The polls based on percentage points don't matter much because like in elections that don't matter (european ones, by-elections, ...) voters know that their material interests are not at stake and they can do protest votes.

«Again, as per centrism and right wing Labour, it's the vibes that do. But the vibes they were attuned to were the reverberations from 2019, not the signals getting blasted at them since Partygate became a scandal [...] the very negative number Johnson has attracted since all this blew up.»

But again Partygate became a scandal only because Conservative official and politicians took photos and video to leak them to the Conservative press to mount a campaign against the Conservative leaders of another faction.

«Their four-year-feel for politics trumps all the polling»

I agree with our blogger than betting as the Conservatives and New, New Labour (and the LibDems in a different way) on 4 year old politics is wrong, but for a completely different reason: it is not Johnson's antics that swing middle-class voters (they knew well what kind of knave he is four years ago too) but as our blogger keeps reminding us it is their class interests that drive their votes.

And that means as our blogger keeps reminding those are the interests of the affluent pensioner or near-pension property owners, and an increasing number of them are not content with *negative* 7-9% real interest rates, that make property even more of a one-way bet.

Also the less affluent of them are resentful that even if their pensions are doing a lot better than wages they are still rising not quite as fast as inflation. They are also annoyed that even if immigration has been booming, the wages of their servants (cares, cleaners, nurses, ...) are still too high (even if servant wages are rising much less than inflation).

What could yet put Starmer in power is not the Westminster "gotcha" game about "work parties", but that after ballooning rather faster than the usual 7-10% per year during 2020, 2021 and most of 2022, they turned soft at the end of 2022, even falling back to the levels of spring 2022, something that they find outrageous.

The many millions of right-wing voters who care very much about that care a lot less about the covert political war between kipper and globalist thatcherites that is translated into the overt press campaigns by the right-wing press against (the wrong sort of) right-wing leaders.

JN said...

Stab-in-the-back, innit? "Boris did nothing wrong!!!!!" Sure, he's a lying, self-serving sack of shit who doesn't much care about anyone but himself, but we knew that.

Also, Nadine Dorries, published author, apparently doesn't know what "immediate" means. Such intellectual giants we're ruled by!

Blissex said...

«Stab-in-the-back, innit? "Boris did nothing wrong!!!!!" Sure, he's a lying, self-serving»

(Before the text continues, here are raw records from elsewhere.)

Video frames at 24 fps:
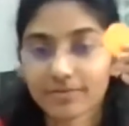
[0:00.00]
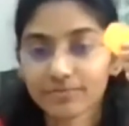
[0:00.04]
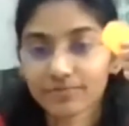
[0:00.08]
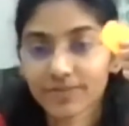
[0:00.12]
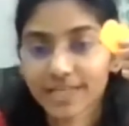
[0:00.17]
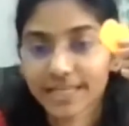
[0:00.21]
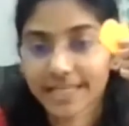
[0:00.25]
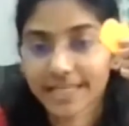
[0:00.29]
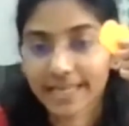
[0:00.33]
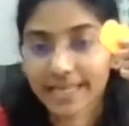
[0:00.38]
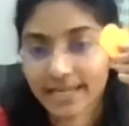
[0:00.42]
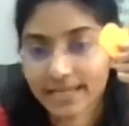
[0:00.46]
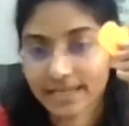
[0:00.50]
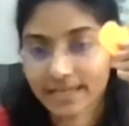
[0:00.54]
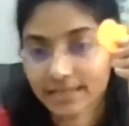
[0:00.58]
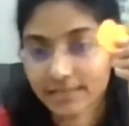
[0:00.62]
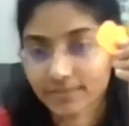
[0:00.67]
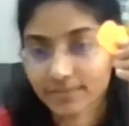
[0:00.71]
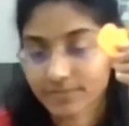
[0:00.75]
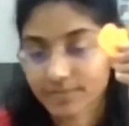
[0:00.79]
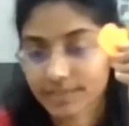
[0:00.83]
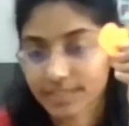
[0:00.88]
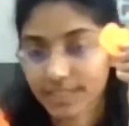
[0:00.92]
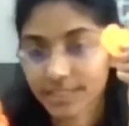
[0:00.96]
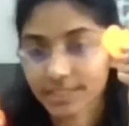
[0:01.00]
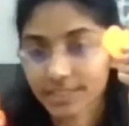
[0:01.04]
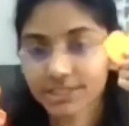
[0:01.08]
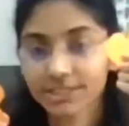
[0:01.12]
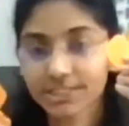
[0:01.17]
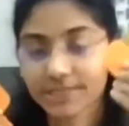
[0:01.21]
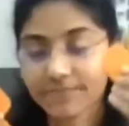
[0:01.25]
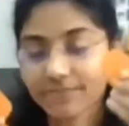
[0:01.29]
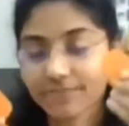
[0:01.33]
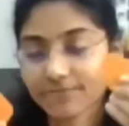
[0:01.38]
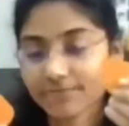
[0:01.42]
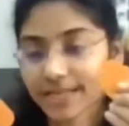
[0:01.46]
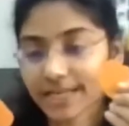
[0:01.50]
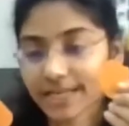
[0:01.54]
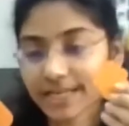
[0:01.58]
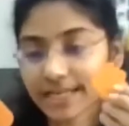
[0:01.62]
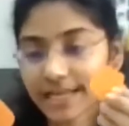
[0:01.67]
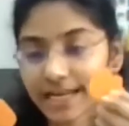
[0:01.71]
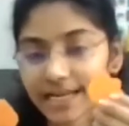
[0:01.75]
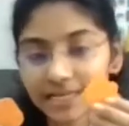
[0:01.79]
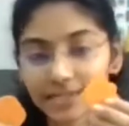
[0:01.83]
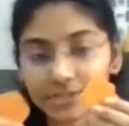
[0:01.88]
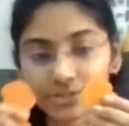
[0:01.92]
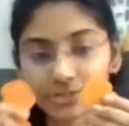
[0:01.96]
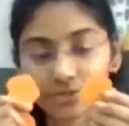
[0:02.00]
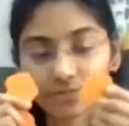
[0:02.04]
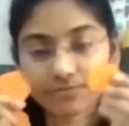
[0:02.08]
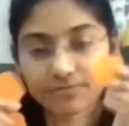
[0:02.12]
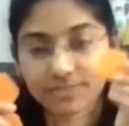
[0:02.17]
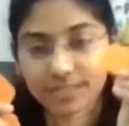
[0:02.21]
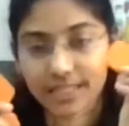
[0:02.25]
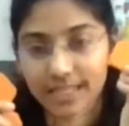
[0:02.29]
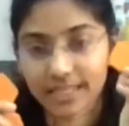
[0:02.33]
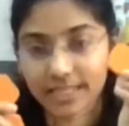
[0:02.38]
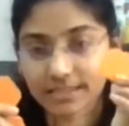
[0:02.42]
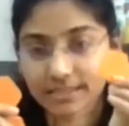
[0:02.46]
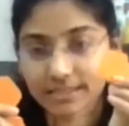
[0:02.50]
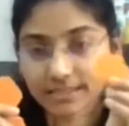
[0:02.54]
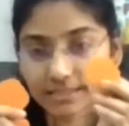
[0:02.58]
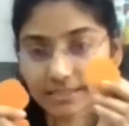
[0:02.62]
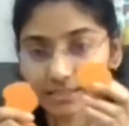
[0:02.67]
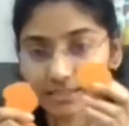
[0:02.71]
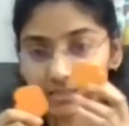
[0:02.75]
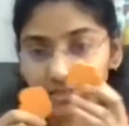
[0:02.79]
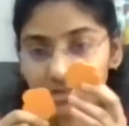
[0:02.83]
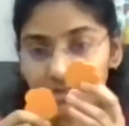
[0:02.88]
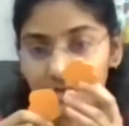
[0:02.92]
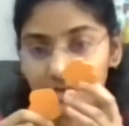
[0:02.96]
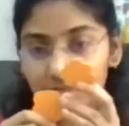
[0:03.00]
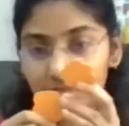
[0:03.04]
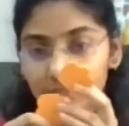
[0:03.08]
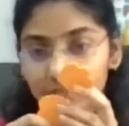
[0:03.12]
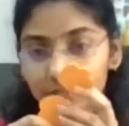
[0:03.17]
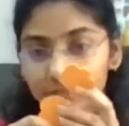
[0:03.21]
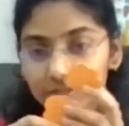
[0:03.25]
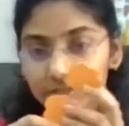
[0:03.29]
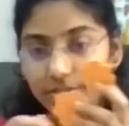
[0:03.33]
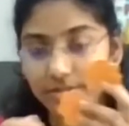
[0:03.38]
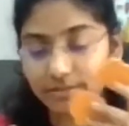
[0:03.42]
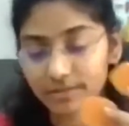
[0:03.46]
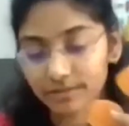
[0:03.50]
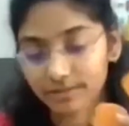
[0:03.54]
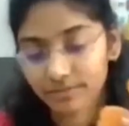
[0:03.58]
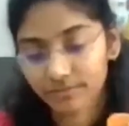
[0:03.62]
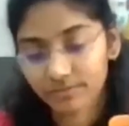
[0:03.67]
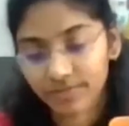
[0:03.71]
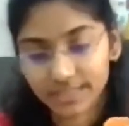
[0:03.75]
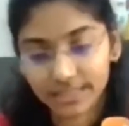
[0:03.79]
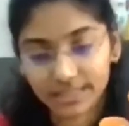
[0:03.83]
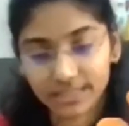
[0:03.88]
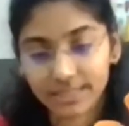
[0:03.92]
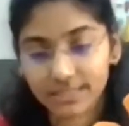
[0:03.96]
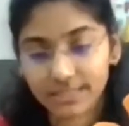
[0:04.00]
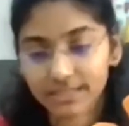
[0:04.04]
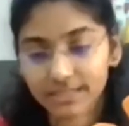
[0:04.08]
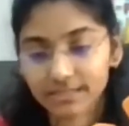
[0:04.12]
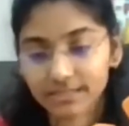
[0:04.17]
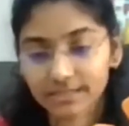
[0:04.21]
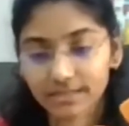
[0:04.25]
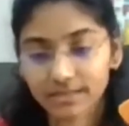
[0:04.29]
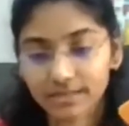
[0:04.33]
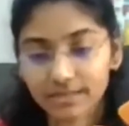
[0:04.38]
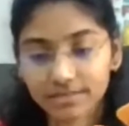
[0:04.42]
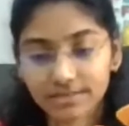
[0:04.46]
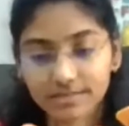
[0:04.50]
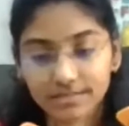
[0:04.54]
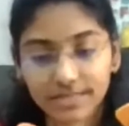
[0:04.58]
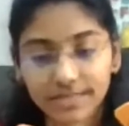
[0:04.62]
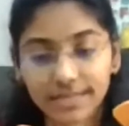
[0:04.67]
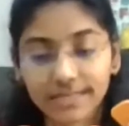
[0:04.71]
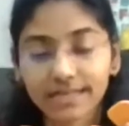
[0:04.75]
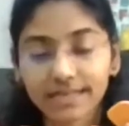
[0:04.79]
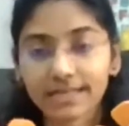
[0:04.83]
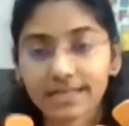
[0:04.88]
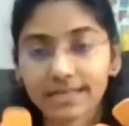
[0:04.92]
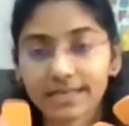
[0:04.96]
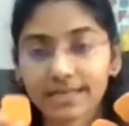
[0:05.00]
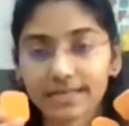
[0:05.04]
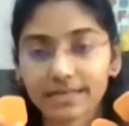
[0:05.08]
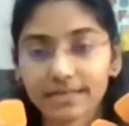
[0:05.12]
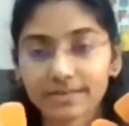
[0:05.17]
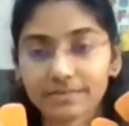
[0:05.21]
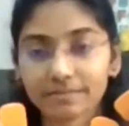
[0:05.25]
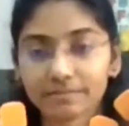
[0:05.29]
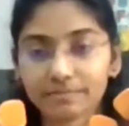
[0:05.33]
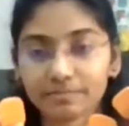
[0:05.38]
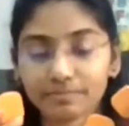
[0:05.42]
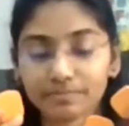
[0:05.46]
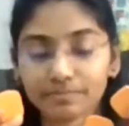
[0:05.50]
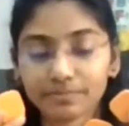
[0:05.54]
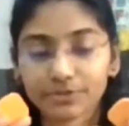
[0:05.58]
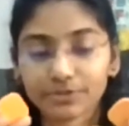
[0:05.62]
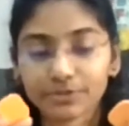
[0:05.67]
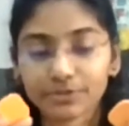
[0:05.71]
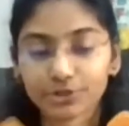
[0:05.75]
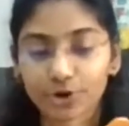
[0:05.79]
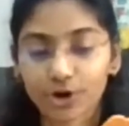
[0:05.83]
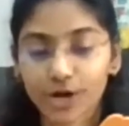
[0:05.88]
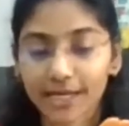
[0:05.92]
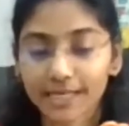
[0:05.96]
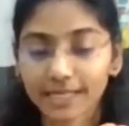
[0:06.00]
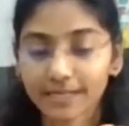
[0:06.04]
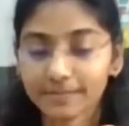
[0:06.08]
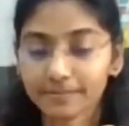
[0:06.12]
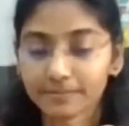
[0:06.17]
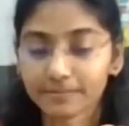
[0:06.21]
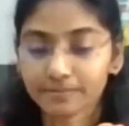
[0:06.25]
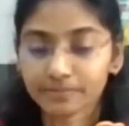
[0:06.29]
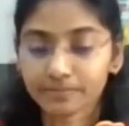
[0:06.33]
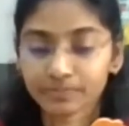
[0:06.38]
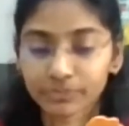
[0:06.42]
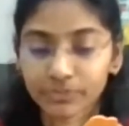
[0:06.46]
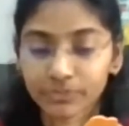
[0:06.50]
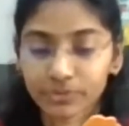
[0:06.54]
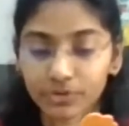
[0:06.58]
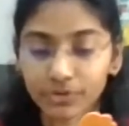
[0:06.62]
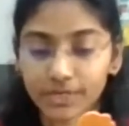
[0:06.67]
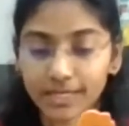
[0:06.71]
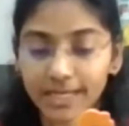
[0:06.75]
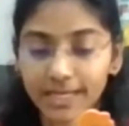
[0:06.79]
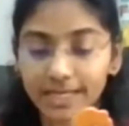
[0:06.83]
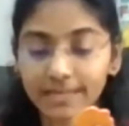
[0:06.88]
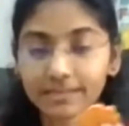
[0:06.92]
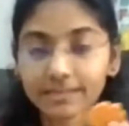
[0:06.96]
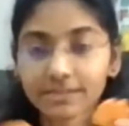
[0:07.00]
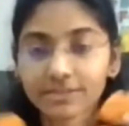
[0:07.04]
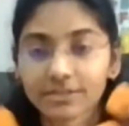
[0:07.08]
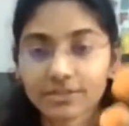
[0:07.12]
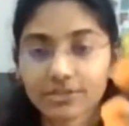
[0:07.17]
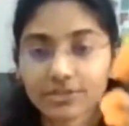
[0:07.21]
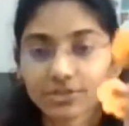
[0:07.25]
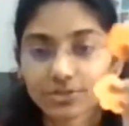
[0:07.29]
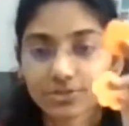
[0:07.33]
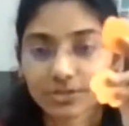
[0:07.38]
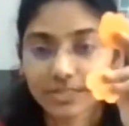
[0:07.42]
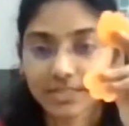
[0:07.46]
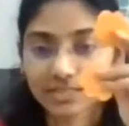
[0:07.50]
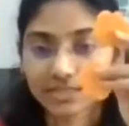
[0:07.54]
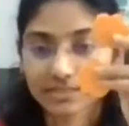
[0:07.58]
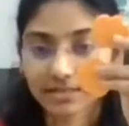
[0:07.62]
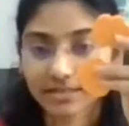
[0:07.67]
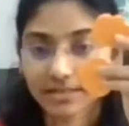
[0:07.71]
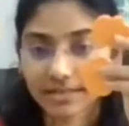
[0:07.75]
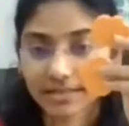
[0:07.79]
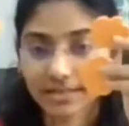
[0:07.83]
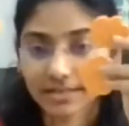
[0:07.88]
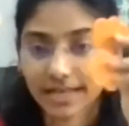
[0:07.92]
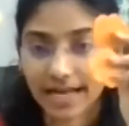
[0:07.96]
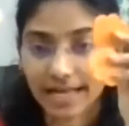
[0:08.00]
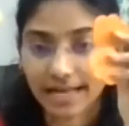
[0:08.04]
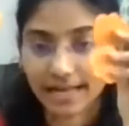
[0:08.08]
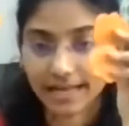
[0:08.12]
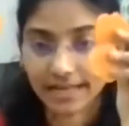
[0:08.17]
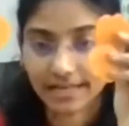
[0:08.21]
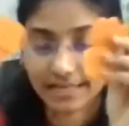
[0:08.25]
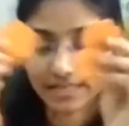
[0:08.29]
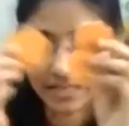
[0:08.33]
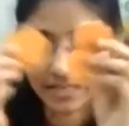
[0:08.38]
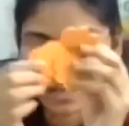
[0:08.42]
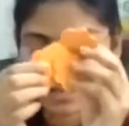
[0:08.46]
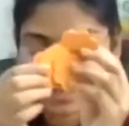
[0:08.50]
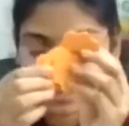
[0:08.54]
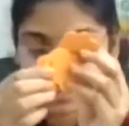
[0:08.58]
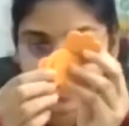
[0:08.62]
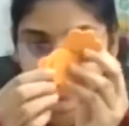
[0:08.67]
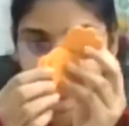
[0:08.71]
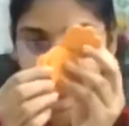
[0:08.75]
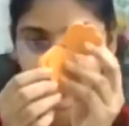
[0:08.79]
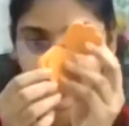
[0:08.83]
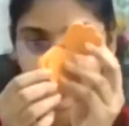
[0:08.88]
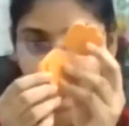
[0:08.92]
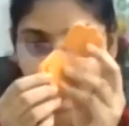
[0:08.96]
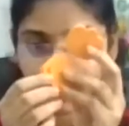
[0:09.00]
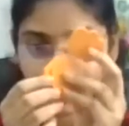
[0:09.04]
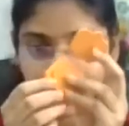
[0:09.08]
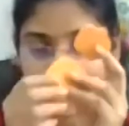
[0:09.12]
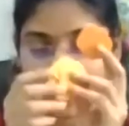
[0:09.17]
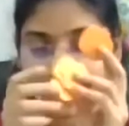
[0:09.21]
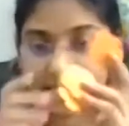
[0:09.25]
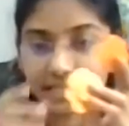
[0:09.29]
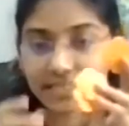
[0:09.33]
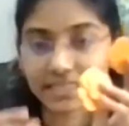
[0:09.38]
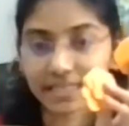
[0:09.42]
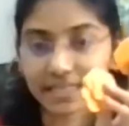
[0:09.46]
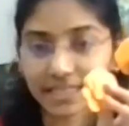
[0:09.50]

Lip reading: we can teach different kinds of things with this single toy. Okay, so these are color recognition we can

My opinion is that he is both a disgusting spiv *and* he was stabbed in the back, because his "work meetings" pretty minor transgressions would never have come to light, and would have never been blown up into major issues, but for the persistency of Conservative officials and MPs and newspapers doing the dirty works of another Conservative faction,

It gives me no pleasure that the campaign against him was been similar in process (but very different in content) as that against Corbyn,

Dipper said...

I'm annoyed with Boris. He should either have stood up (more) to the Stalinists insisting on locking us down, or gone along with it.

But democratic politics is, above all else, about process. And what has just happened is a very shaky process has just been installed right into the heart of parliamentary politics.

I seem to have been lied to by centrist politicians for decades. What about all those who promised various disasters if the UK voted to leave the EU and have been proved wrong? Do they get suspended? What about Dawn Butler talking in the house about sex being 'assigned at birth'? It's clearly a lie. Does she get banned too?